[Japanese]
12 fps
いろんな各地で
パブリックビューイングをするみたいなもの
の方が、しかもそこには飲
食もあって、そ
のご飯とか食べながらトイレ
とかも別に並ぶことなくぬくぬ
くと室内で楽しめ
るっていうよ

--

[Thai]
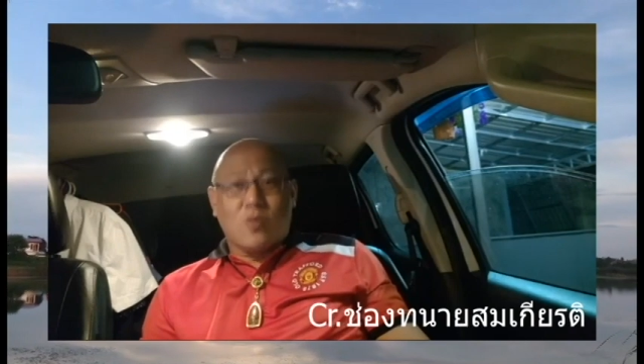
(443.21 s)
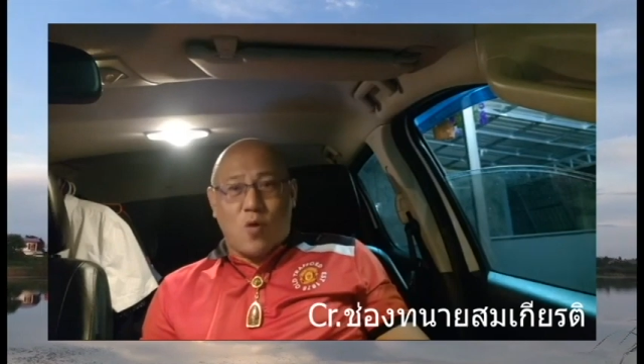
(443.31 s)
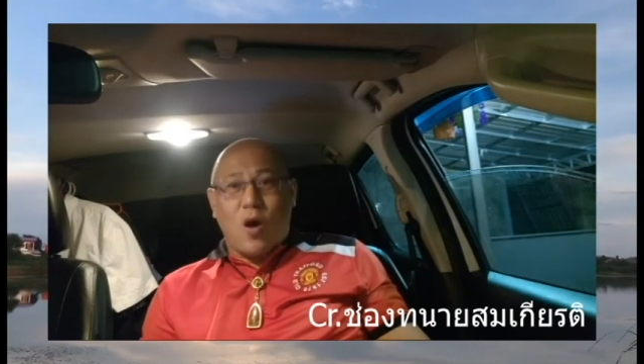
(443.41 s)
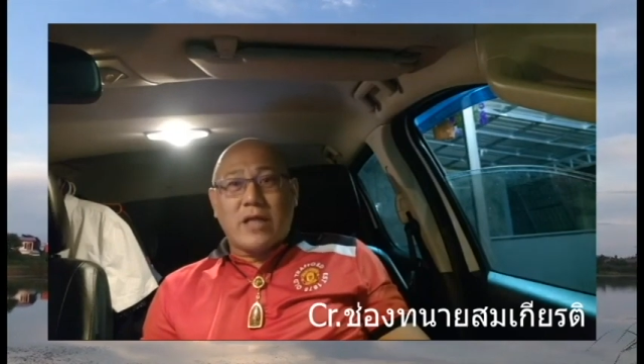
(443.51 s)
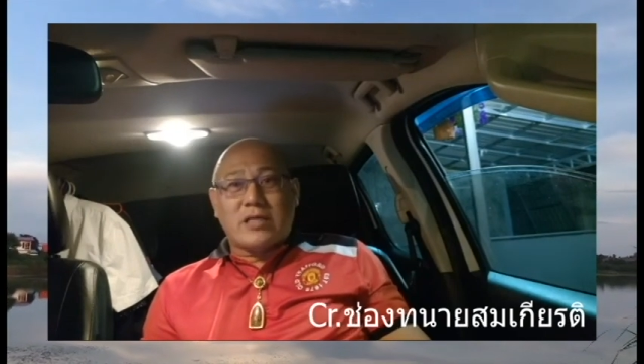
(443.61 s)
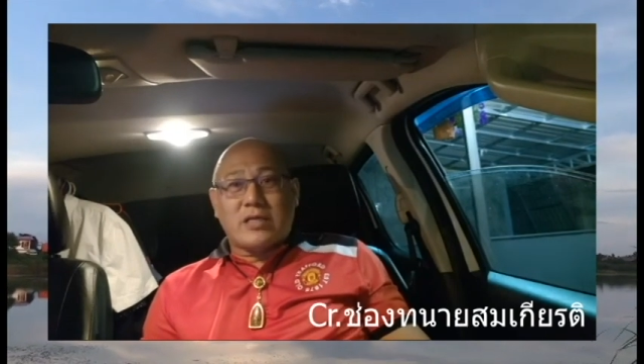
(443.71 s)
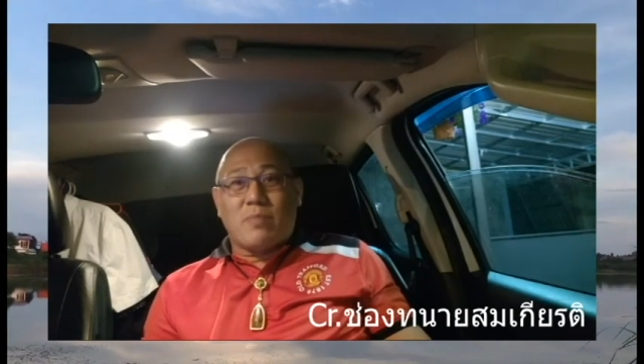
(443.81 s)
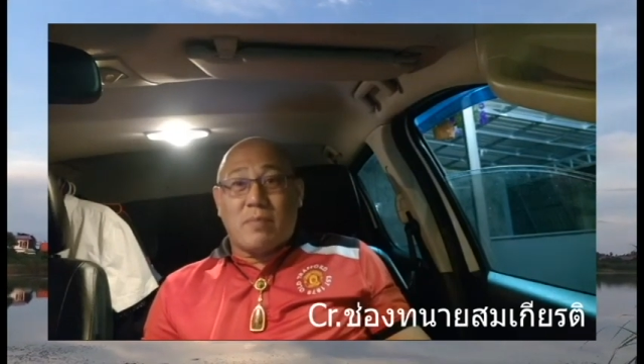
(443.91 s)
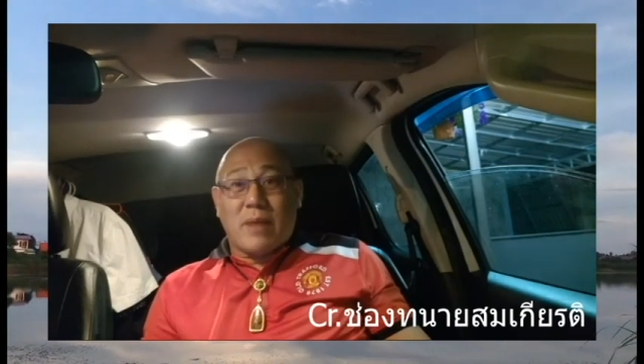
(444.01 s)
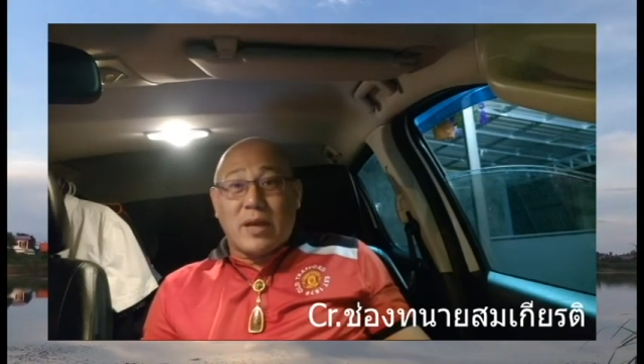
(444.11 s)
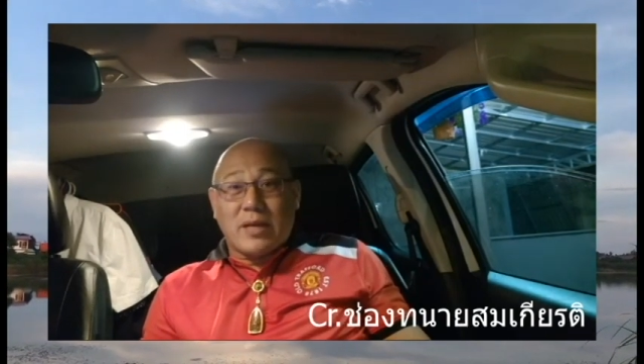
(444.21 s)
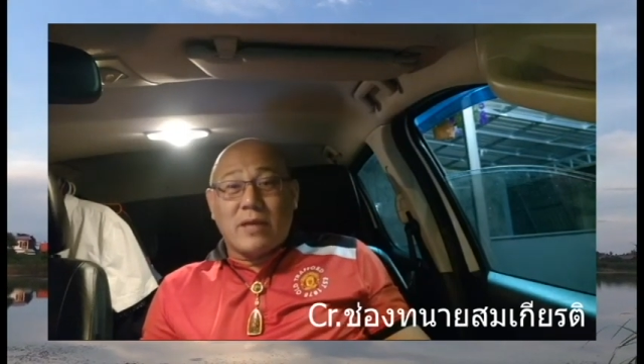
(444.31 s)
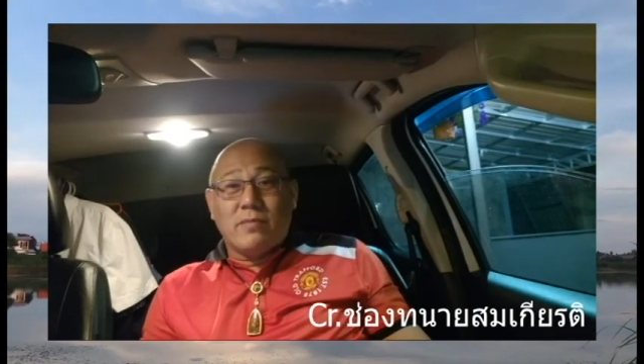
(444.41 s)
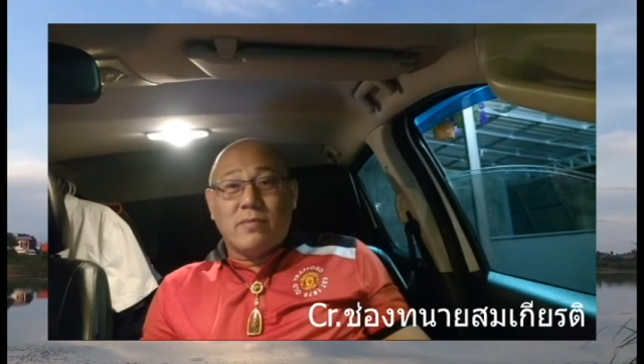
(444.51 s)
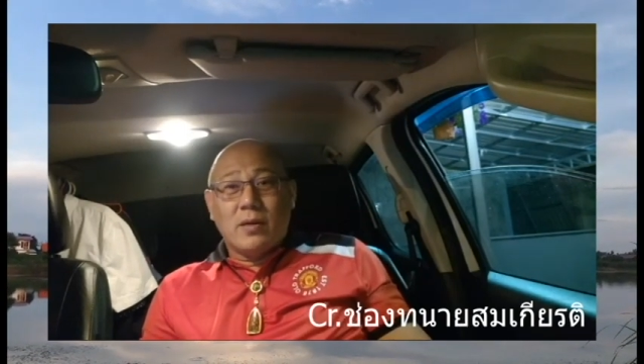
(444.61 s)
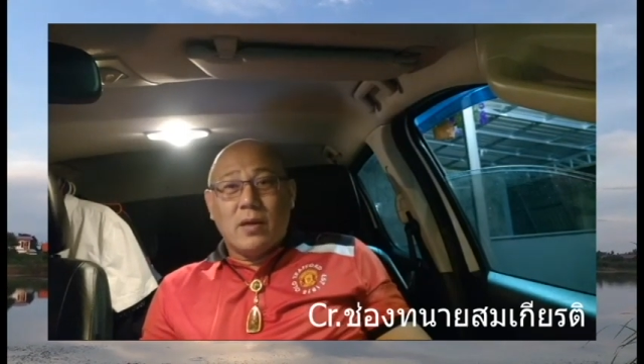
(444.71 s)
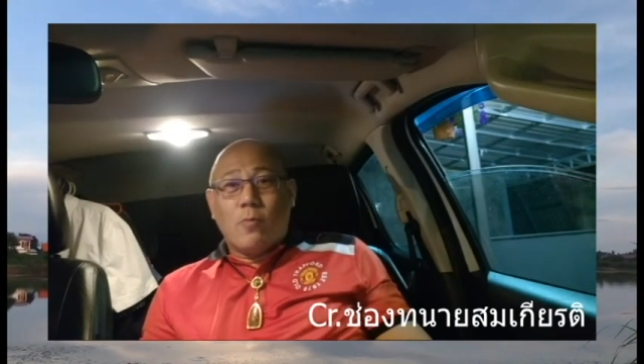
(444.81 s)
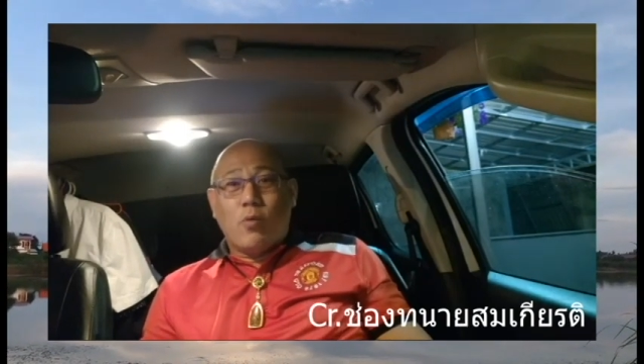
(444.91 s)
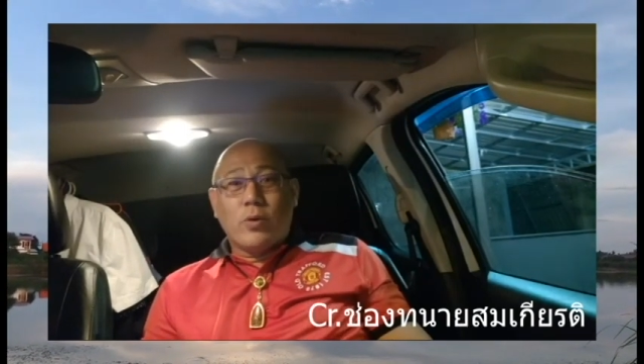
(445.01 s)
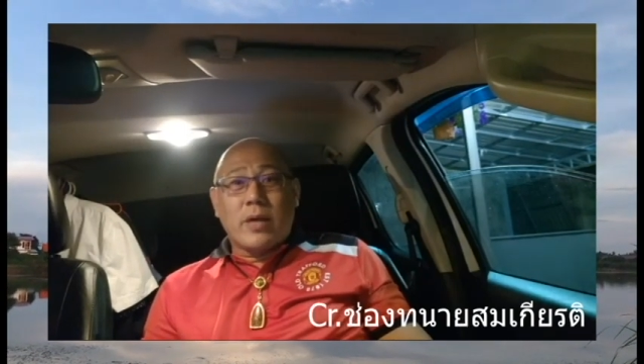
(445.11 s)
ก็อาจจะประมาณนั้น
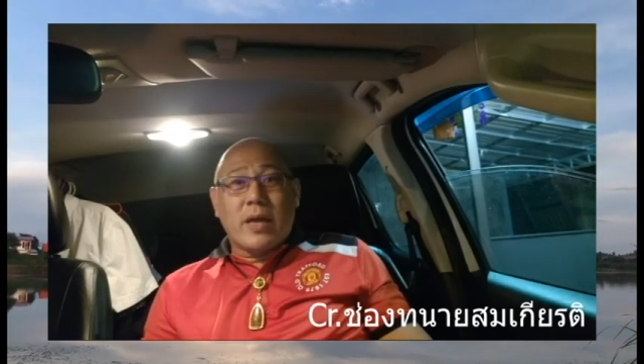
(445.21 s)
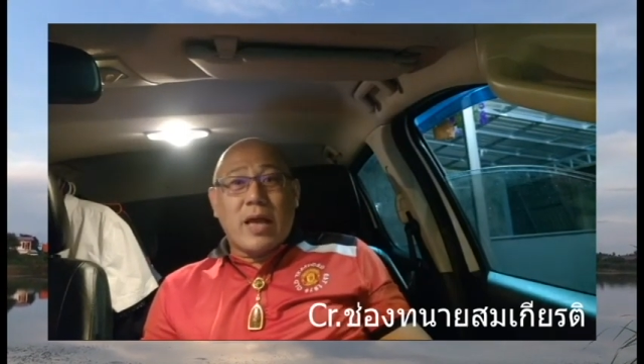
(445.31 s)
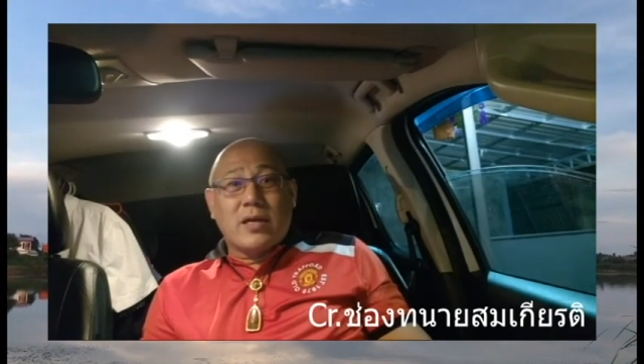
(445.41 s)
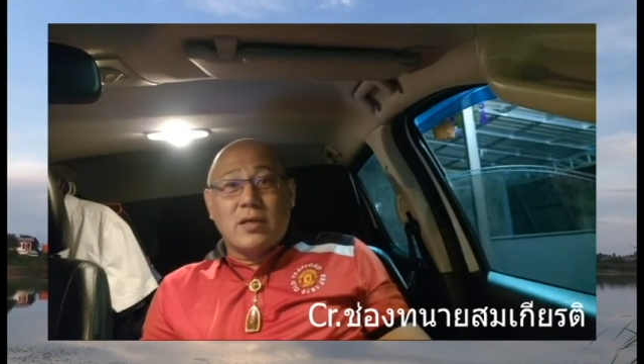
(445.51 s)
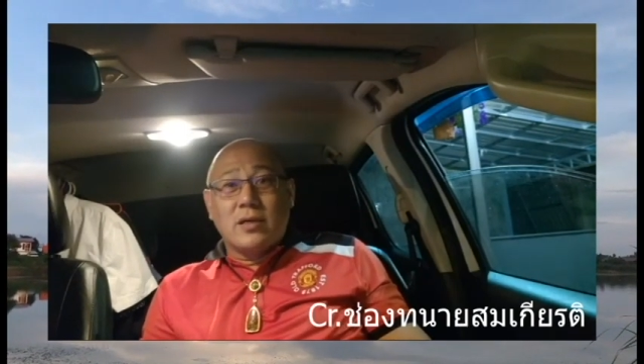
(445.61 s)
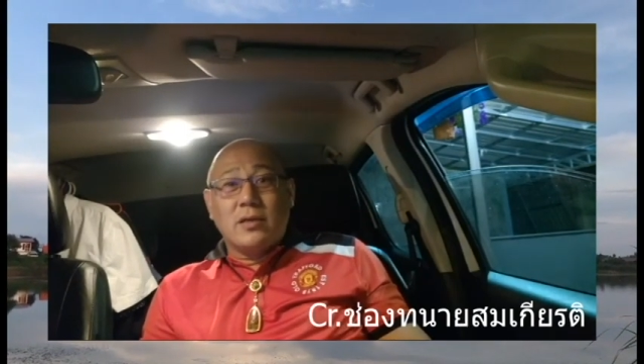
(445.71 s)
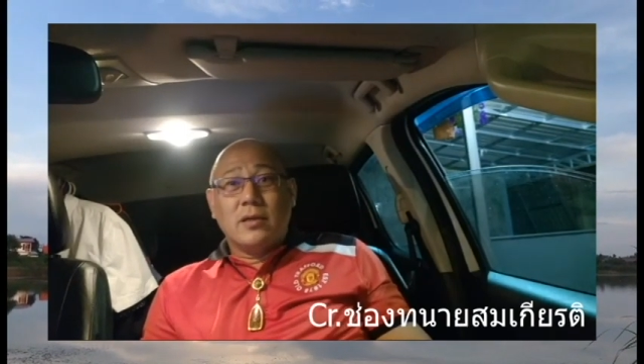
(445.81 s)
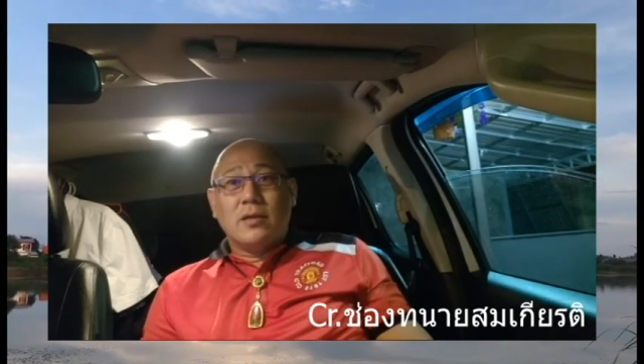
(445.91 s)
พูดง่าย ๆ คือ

--

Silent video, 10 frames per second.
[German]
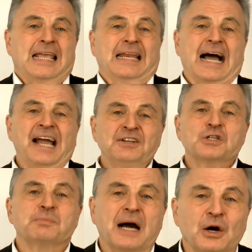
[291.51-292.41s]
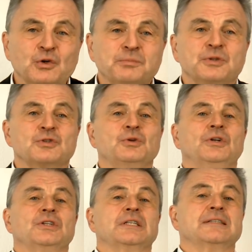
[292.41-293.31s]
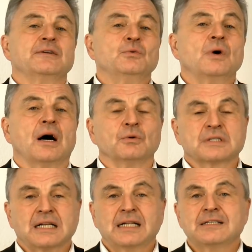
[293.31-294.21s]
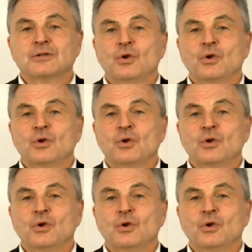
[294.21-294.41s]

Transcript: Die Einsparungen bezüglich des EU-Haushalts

--

EXERCISE AIM: Starting with the line that has "[292.41-293.31s]" and ending with the line that has "Transcript: Die Einsparungen", repeat the lines above exactly, omitting every picture.

ANSWER AREA:
[292.41-293.31s]
[293.31-294.21s]
[294.21-294.41s]

Transcript: Die Einsparungen bezüglich des EU-Haushalts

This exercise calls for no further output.